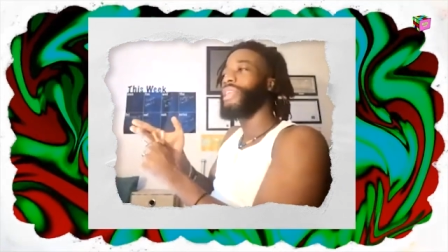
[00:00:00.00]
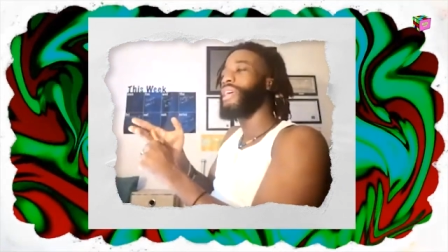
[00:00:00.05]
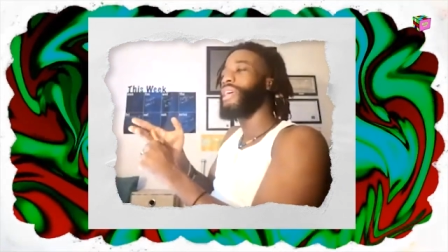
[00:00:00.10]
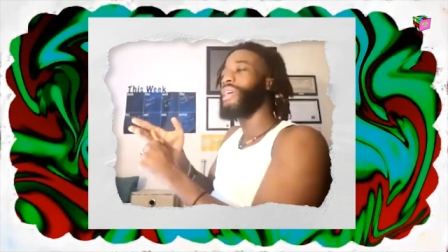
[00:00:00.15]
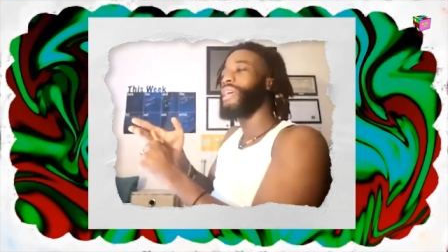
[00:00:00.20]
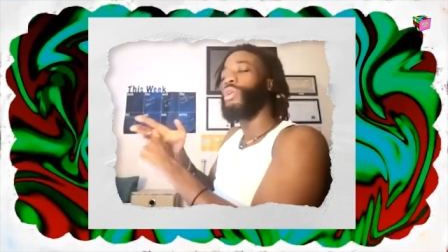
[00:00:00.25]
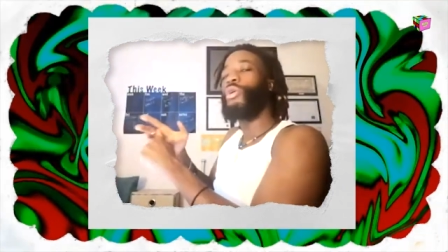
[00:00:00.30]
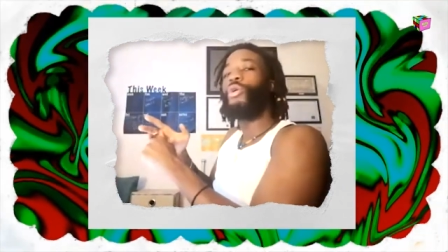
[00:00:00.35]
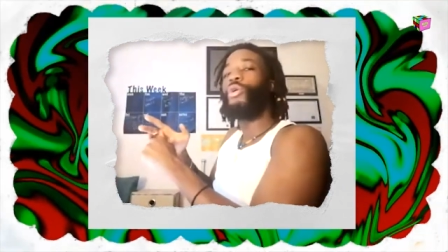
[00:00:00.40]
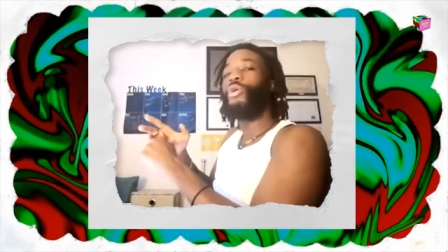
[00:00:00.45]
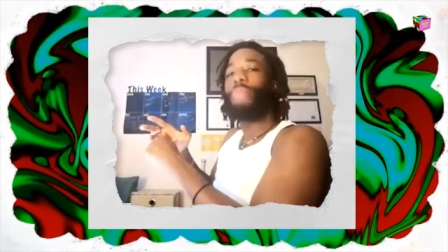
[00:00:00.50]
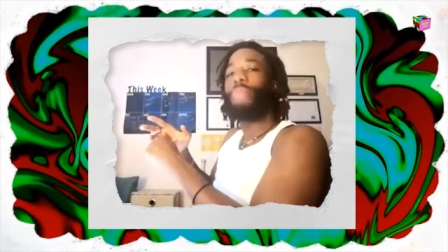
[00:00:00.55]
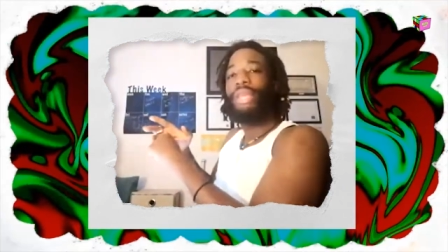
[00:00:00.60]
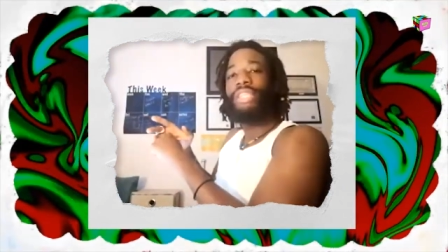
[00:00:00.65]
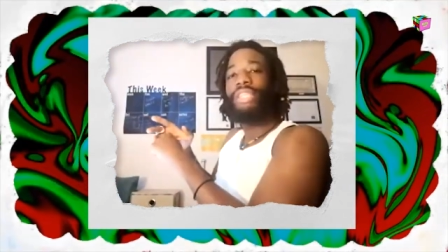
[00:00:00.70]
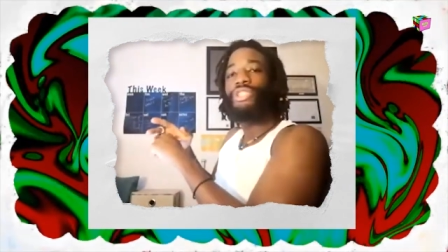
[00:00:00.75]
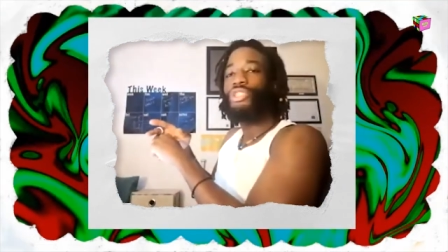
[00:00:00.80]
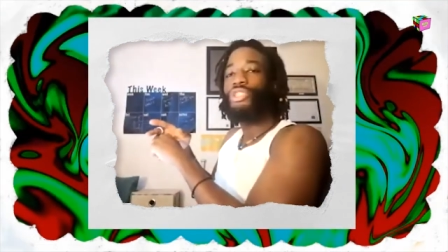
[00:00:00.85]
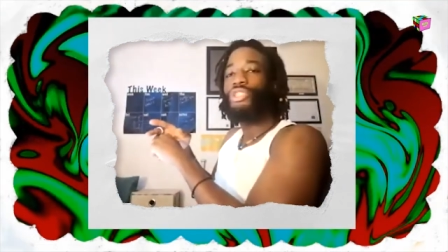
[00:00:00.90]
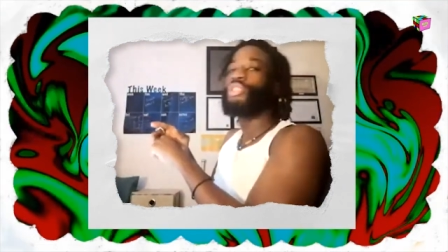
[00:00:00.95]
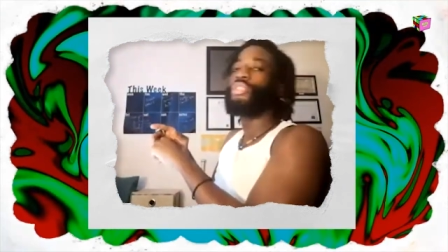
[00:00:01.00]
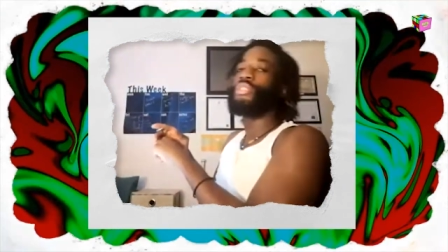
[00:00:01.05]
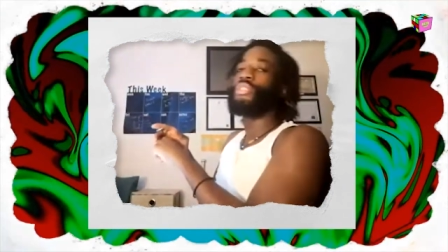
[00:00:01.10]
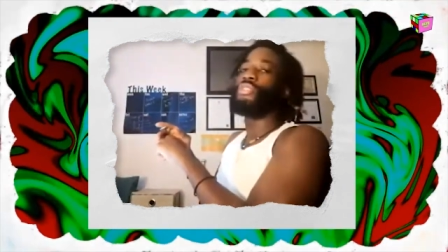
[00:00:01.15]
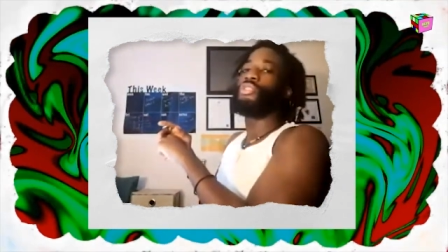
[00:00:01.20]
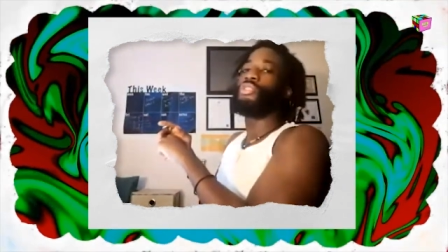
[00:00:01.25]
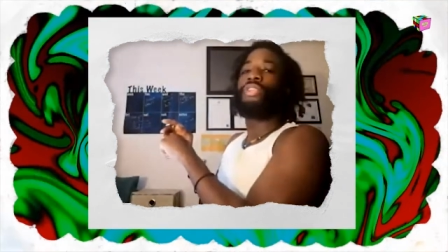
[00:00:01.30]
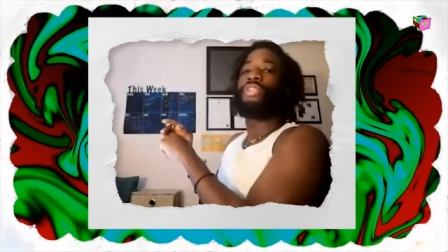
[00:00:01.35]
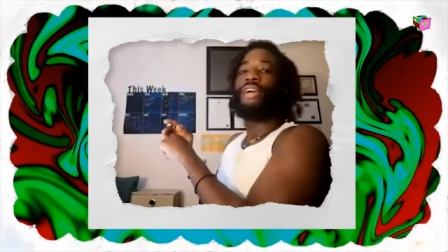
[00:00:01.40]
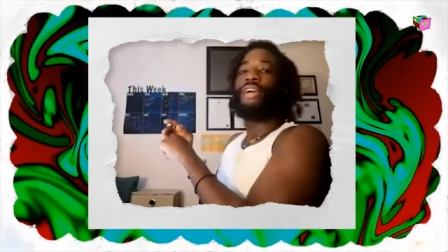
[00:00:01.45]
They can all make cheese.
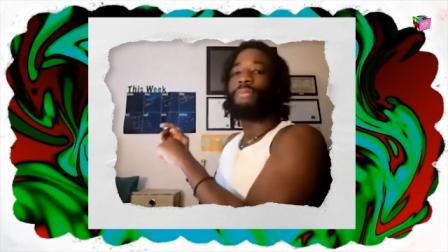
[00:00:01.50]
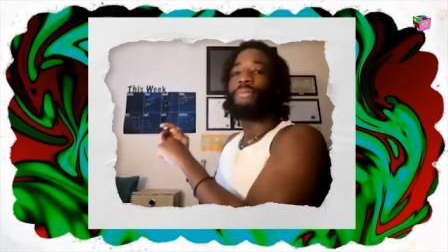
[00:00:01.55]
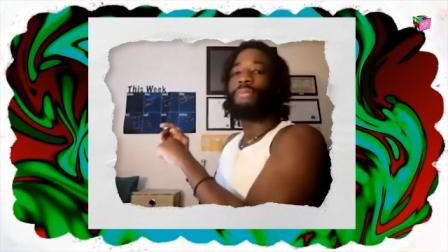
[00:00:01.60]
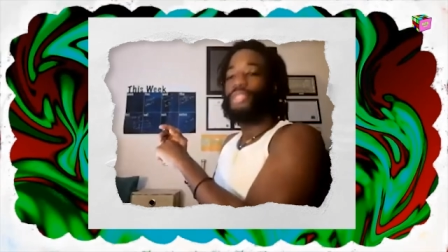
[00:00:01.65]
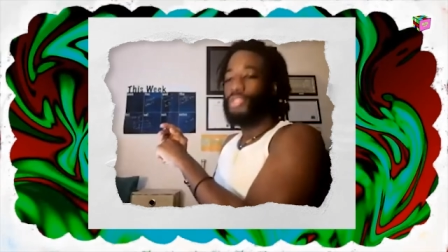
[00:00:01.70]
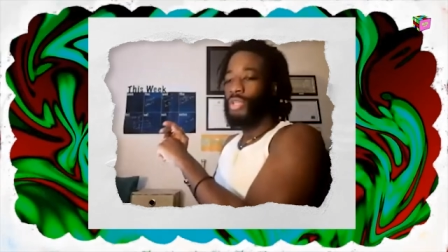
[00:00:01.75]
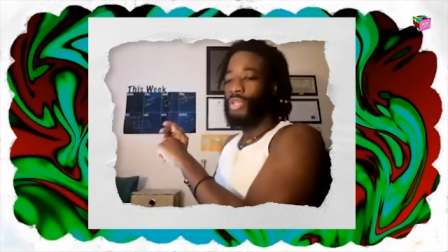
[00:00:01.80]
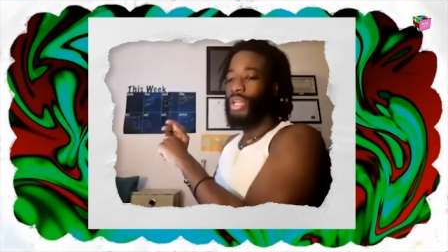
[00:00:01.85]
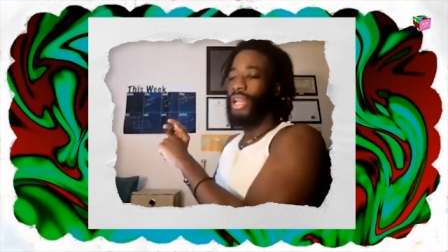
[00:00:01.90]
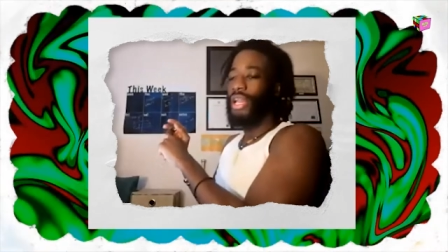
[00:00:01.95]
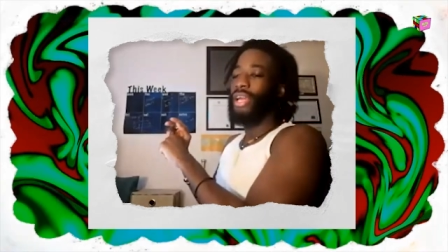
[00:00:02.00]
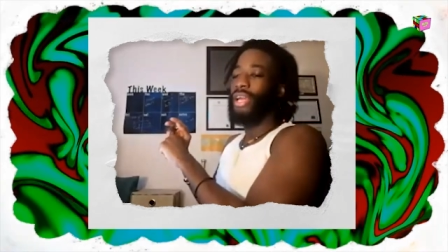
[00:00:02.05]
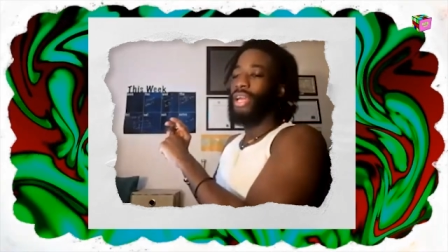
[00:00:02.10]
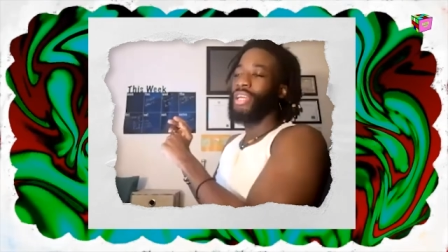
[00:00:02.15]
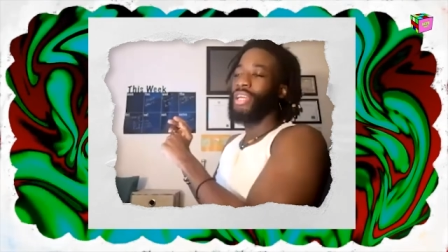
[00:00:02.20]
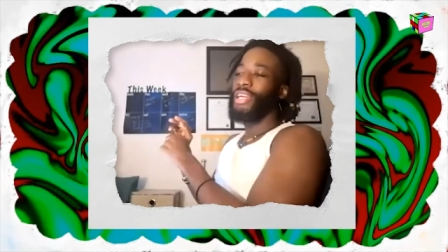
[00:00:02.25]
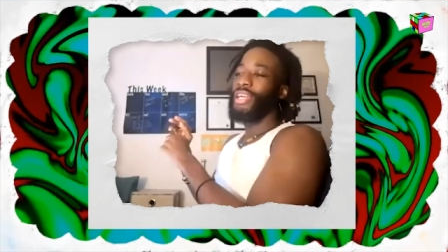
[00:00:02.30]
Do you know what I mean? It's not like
- - -
* Description of the task
Would you output the full listing exactly as it stands, minus the images?

* Your solution
[00:00:00.00]
[00:00:00.05]
[00:00:00.10]
[00:00:00.15]
[00:00:00.20]
[00:00:00.25]
[00:00:00.30]
[00:00:00.35]
[00:00:00.40]
[00:00:00.45]
[00:00:00.50]
[00:00:00.55]
[00:00:00.60]
[00:00:00.65]
[00:00:00.70]
[00:00:00.75]
[00:00:00.80]
[00:00:00.85]
[00:00:00.90]
[00:00:00.95]
[00:00:01.00]
[00:00:01.05]
[00:00:01.10]
[00:00:01.15]
[00:00:01.20]
[00:00:01.25]
[00:00:01.30]
[00:00:01.35]
[00:00:01.40]
[00:00:01.45]
They can all make cheese.
[00:00:01.50]
[00:00:01.55]
[00:00:01.60]
[00:00:01.65]
[00:00:01.70]
[00:00:01.75]
[00:00:01.80]
[00:00:01.85]
[00:00:01.90]
[00:00:01.95]
[00:00:02.00]
[00:00:02.05]
[00:00:02.10]
[00:00:02.15]
[00:00:02.20]
[00:00:02.25]
[00:00:02.30]
Do you know what I mean? It's not like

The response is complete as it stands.